Pre-trained ViT, BERT models can be found on the model hub. We could also use multi-lingual BERT/ROBERTa models for the German language.


The WIT dataset can be used for this task.

Available training scripts

A training script for this will be provided soon. (see PR)

(Optional) Desired project outcome

The desired outcome is to train a CLIP-like model for German language. This can be showcased with a streamlit or gradio app.

(Optional) Challenges

This model will require some modifications to the existing models. Specifically, we will need to add projection layers in both the text and image encoder models.

(Optional) Links to read upon


It’s quite an interesting project ,count me in :grinning:

1 Like

I would be happy to join this project. I’m super excited about JAX and have a little experience with it. My main background lies in computer Vision with Tensorflow and i have some experience with CLIP-like architectures and zero-shot classification.
Hope I can add something to the project!

1 Like

Hi guys!

Sounds like an interesting topic to get started with Jax/Flax and CLIP.
My main background is from recommender systems and NLP but I am interested in overlaps with CV, which makes this a great place to start!

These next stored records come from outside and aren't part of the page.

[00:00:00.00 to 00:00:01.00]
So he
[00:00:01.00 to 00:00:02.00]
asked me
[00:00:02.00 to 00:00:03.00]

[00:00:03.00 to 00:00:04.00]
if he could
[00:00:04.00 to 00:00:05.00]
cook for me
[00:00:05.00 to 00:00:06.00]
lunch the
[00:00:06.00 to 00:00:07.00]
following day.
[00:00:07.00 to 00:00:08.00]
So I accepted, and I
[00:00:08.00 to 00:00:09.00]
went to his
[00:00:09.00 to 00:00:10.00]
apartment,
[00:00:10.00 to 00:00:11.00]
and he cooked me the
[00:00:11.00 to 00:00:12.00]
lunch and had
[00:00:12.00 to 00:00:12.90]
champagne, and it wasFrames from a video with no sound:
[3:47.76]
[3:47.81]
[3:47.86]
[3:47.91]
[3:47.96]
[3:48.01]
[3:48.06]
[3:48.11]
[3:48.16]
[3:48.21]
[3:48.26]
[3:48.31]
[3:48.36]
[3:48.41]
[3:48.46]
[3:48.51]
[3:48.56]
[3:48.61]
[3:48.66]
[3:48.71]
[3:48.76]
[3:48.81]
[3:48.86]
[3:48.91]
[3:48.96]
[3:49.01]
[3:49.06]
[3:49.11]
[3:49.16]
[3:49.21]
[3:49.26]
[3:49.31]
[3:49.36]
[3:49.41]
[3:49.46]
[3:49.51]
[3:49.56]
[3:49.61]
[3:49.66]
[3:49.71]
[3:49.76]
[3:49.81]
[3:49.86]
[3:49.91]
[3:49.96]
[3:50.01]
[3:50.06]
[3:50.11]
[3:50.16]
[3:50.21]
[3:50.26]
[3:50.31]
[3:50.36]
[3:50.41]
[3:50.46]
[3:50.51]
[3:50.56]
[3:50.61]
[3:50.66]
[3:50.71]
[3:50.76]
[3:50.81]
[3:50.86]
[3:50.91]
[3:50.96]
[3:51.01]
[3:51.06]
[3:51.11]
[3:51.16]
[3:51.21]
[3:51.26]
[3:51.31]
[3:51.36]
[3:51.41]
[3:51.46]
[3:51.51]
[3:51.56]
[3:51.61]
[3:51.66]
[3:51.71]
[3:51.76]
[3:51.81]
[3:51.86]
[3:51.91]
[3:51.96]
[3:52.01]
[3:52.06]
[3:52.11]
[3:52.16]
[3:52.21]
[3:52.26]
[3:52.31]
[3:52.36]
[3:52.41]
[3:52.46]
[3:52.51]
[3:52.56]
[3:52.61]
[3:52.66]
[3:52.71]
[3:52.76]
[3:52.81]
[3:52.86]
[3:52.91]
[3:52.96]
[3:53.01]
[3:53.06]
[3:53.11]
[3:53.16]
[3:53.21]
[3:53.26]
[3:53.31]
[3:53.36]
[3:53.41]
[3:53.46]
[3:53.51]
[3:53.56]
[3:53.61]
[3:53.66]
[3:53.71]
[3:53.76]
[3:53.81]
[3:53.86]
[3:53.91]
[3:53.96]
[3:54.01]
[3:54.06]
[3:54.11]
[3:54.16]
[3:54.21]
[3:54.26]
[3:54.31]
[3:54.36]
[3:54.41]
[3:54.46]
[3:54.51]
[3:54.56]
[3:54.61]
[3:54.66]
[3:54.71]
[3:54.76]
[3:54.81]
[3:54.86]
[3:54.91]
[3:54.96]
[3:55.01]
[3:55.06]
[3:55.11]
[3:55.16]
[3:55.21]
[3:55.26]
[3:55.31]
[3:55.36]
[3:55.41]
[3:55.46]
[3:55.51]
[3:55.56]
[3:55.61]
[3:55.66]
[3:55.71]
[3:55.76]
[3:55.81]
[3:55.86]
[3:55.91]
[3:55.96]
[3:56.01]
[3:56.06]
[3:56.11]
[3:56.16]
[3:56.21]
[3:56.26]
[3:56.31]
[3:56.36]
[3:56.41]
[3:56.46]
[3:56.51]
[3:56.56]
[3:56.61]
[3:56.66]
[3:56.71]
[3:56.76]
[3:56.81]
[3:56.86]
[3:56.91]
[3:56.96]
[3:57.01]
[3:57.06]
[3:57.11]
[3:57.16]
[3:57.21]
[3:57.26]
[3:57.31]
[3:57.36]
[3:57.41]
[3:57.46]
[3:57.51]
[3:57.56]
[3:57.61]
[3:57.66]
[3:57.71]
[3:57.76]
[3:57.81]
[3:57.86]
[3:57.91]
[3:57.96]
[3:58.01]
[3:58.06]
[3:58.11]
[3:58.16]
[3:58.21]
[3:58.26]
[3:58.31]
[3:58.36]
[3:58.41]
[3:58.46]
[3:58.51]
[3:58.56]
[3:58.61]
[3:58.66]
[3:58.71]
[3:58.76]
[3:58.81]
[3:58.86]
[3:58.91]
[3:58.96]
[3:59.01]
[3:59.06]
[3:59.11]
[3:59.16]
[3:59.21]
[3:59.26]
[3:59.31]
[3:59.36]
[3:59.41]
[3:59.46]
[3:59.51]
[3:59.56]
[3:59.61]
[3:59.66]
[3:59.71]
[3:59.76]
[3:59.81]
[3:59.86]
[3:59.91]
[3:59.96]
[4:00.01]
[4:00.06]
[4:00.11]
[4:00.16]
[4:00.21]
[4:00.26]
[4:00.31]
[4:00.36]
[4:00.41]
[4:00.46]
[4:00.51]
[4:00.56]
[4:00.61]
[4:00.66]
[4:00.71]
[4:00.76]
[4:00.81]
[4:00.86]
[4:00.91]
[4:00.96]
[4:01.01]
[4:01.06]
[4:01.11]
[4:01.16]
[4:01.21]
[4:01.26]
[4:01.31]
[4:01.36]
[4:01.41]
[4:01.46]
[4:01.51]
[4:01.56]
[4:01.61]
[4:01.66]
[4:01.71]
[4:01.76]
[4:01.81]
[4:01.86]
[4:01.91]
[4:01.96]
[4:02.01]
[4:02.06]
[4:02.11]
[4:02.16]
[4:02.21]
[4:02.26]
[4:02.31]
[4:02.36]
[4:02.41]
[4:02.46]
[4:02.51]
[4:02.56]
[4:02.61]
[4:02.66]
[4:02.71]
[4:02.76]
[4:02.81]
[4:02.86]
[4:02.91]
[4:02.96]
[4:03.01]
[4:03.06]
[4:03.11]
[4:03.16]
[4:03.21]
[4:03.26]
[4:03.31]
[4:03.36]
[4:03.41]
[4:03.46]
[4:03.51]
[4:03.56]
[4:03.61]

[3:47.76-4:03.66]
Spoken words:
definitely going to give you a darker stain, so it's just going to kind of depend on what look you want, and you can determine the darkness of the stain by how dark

Count me in! :slight_smile:

1 Like

Hi! The project sounds great. I already implemented a CLIP like model with Pytorch Lightning / Timm and transformers (Universal Sentence Encoder and RoBERTa). Looking forward to work with CLIP, JAX/Flax and TPUs. So count me in :smiley:


1 Like

Great defining this project! cc @valhalla

This project sounds interesting! I would love to join it. I have experience with GANs, Computer Vision, Pytorch Lightning, and at the same time studying German (B1). It would be a great learning experience for me. Please let me know how can I join?

1 Like

Where can I find the project in discord? Whats the channel name?